EXERCISE BRIEF |
Copy each record exactly and skip its pictures.

DATA PROVIDED |
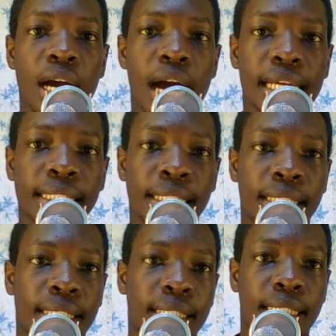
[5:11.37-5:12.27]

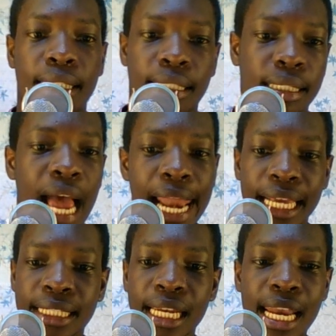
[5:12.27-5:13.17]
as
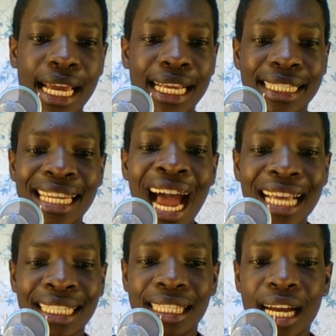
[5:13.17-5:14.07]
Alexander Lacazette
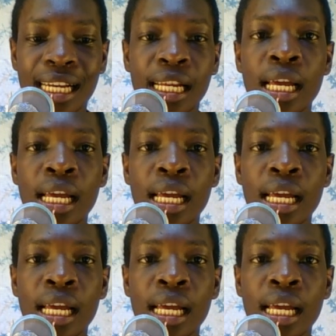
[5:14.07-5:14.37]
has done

THE COMPLETED TASK |
[5:11.37-5:12.27]

[5:12.27-5:13.17]
as
[5:13.17-5:14.07]
Alexander Lacazette
[5:14.07-5:14.37]
has done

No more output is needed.